Let’s talk about search. Google recently decided that it wanted to use the + search operator inside its social project called Google+. It is an eminently understandable commercial decision. However, it takes away a tool that researchers had to limit their searches, and one that was essentially universal. This impacts training as much as productivity. It is a small thing, but it has an impact and it is not clear that the impact is neutral, let alone positive. Similarly, Google has gone through a number of product changes, eliminating specialized search functionality that looked at government content, academic content, and, most recently, programming code. Their continuing efforts to eliminate low quality content – called Google Panda – continues to impact sites that may or may not be content farms. The difficulty this raises is that the ability of the individual expert’s content to float to the top of a researcher’s results may be diminished or, for all practical purposes, eliminated.
There has also been a love hate relationship between RSS and many commercial providers. Google Reader, one of the last remaining RSS readers with a large following, has been rolled into the Google+ environment. The significant resistance to this by Reader’s devotees, known as sharebros, has not diminished the fact that it remains a popular reader. One impact has been the ability to share RSS items with others. Reader itself no longer generates an RSS feed, since shared posts go into Google+, which does not have an RSS feed (and is very difficult to scrape, as I’ve found when I tried). Commercially it makes sense, but it is a productivity hit. Similarly, Facebook continues to tweak its interface and how it handles RSS, with the latest modification ringing the death knell bells for RSS again. Admittedly, we have been hearing about the death of RSS for awhile. Changes that negatively impact the ability for researchers to use RSS to support their information management are almost certain to diminish the utility of RSS.

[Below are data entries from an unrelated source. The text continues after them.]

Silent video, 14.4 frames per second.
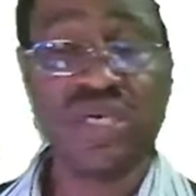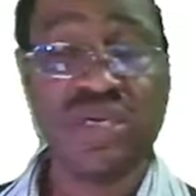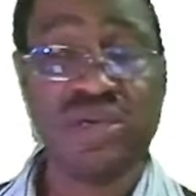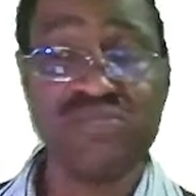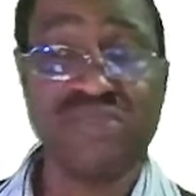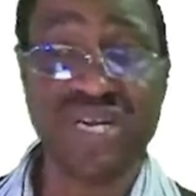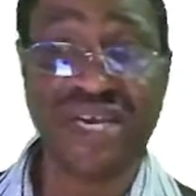
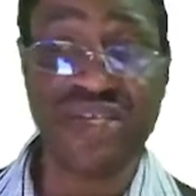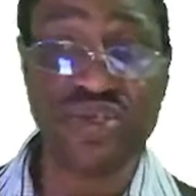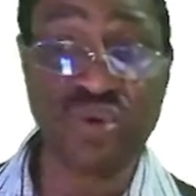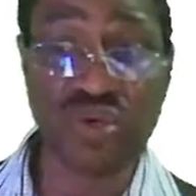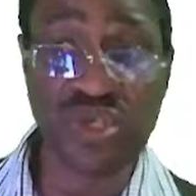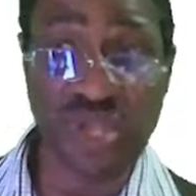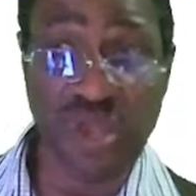But I told
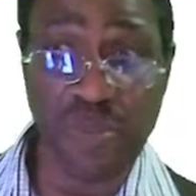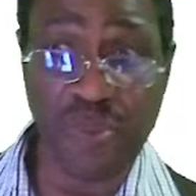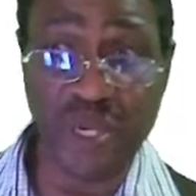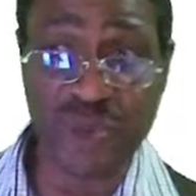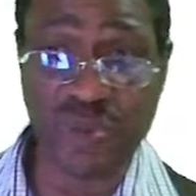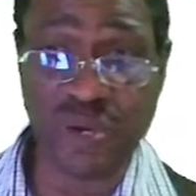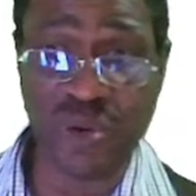you the past
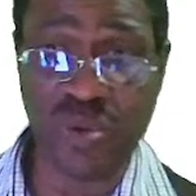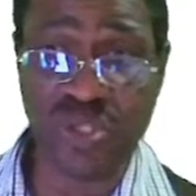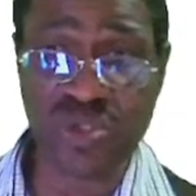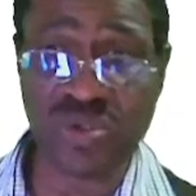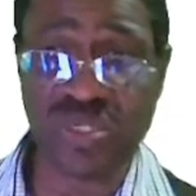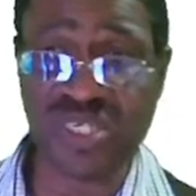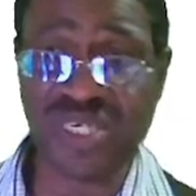paper
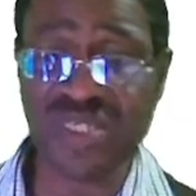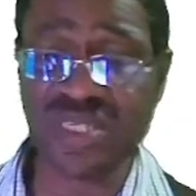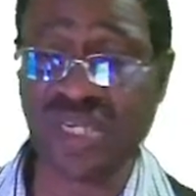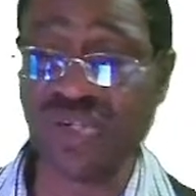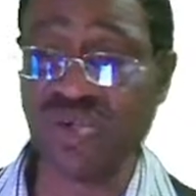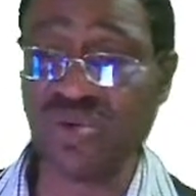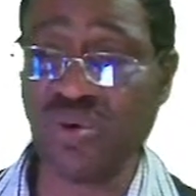question
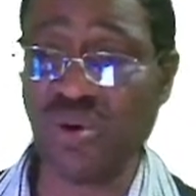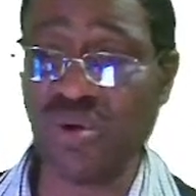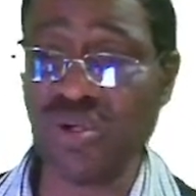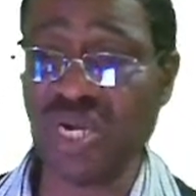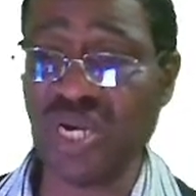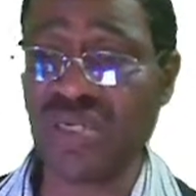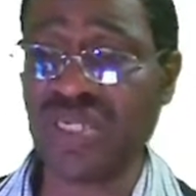tested you on
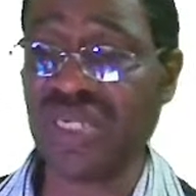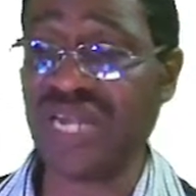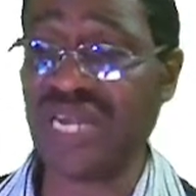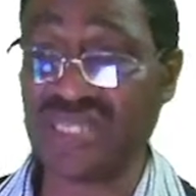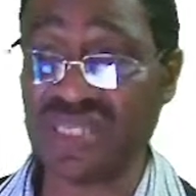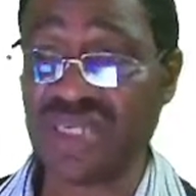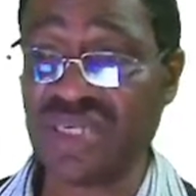an
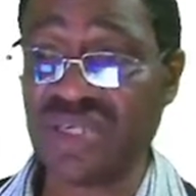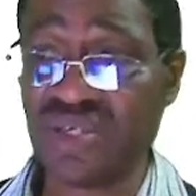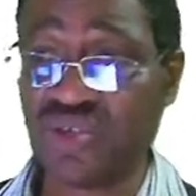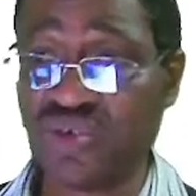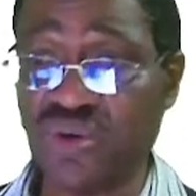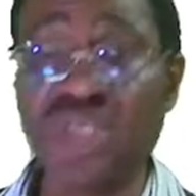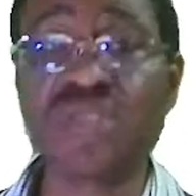asset destroyed,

Some changes, like privacy settings in the social networks, can actually benefit the legal researcher. As more content moves into social platforms like Facebook and Google+, and their privacy settings become sufficiently complicated that the average user is likely to set them inexpertly, there will be ways to mine information that people are sharing unintentionally. In that case, social sites are trying to make commercially sensible choices to meet their customers’ perceived needs but the complexity unravels some of the benefits.
This might seem to strengthen the argument that the future rests with paid databases, which might somehow be more stable in functionality and features. However, online commercial legal research tools are not necessarily providing the same degree of functionality with the same ease of use as the freely available sites have. It is an interesting tension with which to co-exist, as the commercial demands of research tools impact the productivity needs of the researcher.